For Alicia Smith, vice president of F&S Building Innovations, the greenery, natural wood furnishings and light in garden rooms inspire and relax. She says, “My happy place is out in the sunshine. A lot of times, garden rooms incorporate a lot of natural elements, wood and greenery. Greenery itself is relaxing and peaceful. It’s a great way to start your day and wind down your day.”
Inspiring history
You can create a garden room in your home or as a freestanding structure connected by pathways to the house. Your personality, your home’s décor and your budget will guide your decision. A garden room house extension costs more than a stand-alone one and typically requires planning commission approval but a free-standing structure may not, depending on your locality.
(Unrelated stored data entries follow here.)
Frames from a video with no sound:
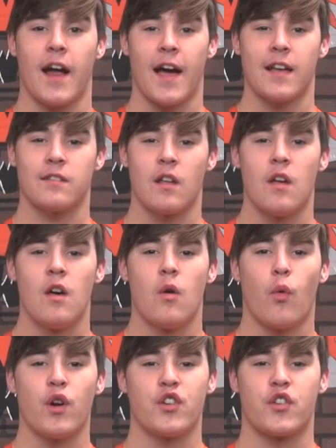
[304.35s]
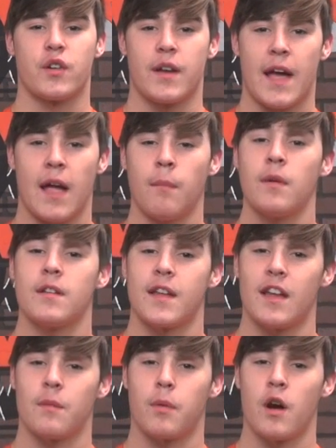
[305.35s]
asked, what is your name,
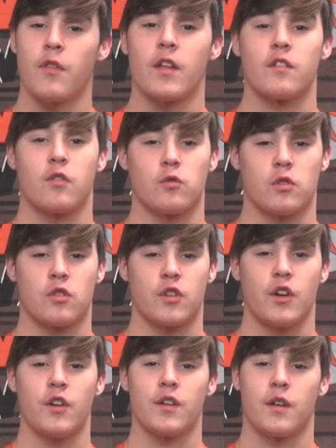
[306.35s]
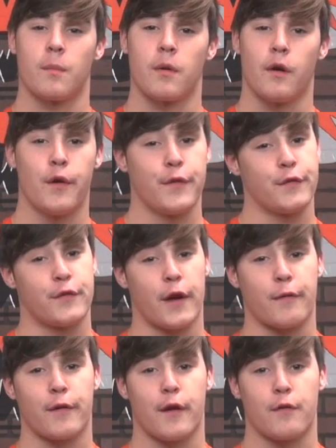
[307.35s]
date of birth, and social security number?
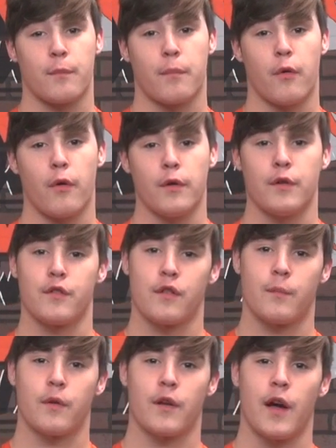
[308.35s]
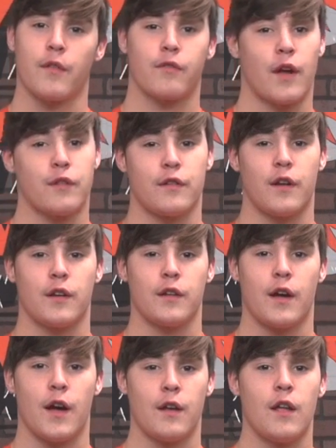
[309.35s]
Zachary Daniel Boyd, December 9th,
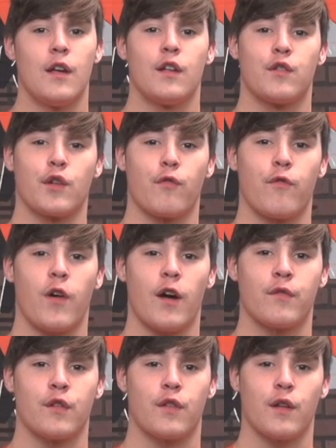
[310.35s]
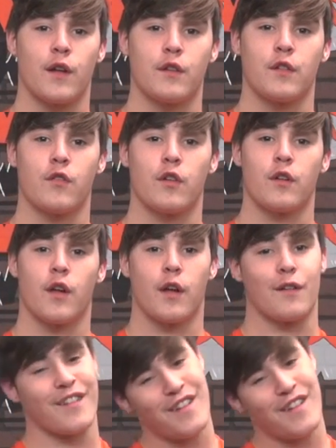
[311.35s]
1999, 645-68-1938.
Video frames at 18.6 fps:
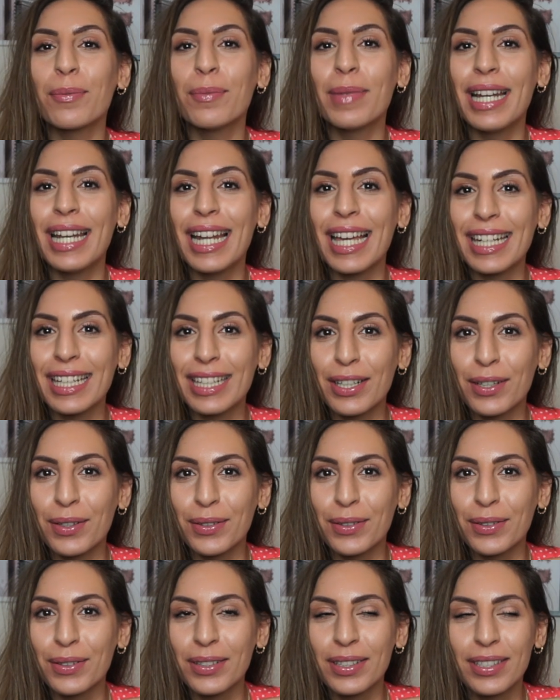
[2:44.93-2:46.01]

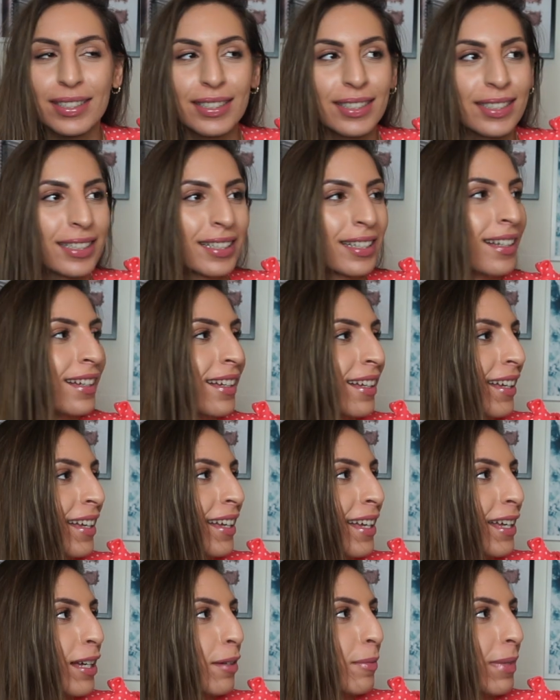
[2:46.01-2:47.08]
millennial.
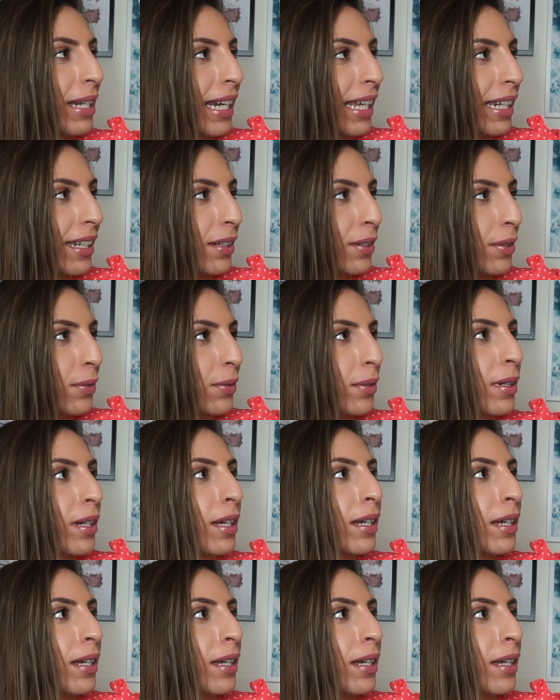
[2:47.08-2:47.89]
Millennium.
Both can raise the resale value of your home as they increase your home’s usable space.
Home extension garden rooms — sunrooms, orangeries and conservatories — enjoy a rich architectural history, writes art historian Lynn Byrne in her article “Garden Rooms, Then and Now” in Interior Design
Introduced in Renaissance Italy, orangeries were initially greenhouses where the affluent cultivated citrus trees ripened by the sun rather than importing their fruit from the Mediterranean. Glass conservatories or “crystal palaces” prevailed in grand Victorian homes and gardens. The New York Botanical Garden’s Enid A. Haupt Conservatory is the apotheosis of a Victorianstyle crystal palace. With the introduction of furnishings, glass greenhouses pivoted to comfortable garden rooms.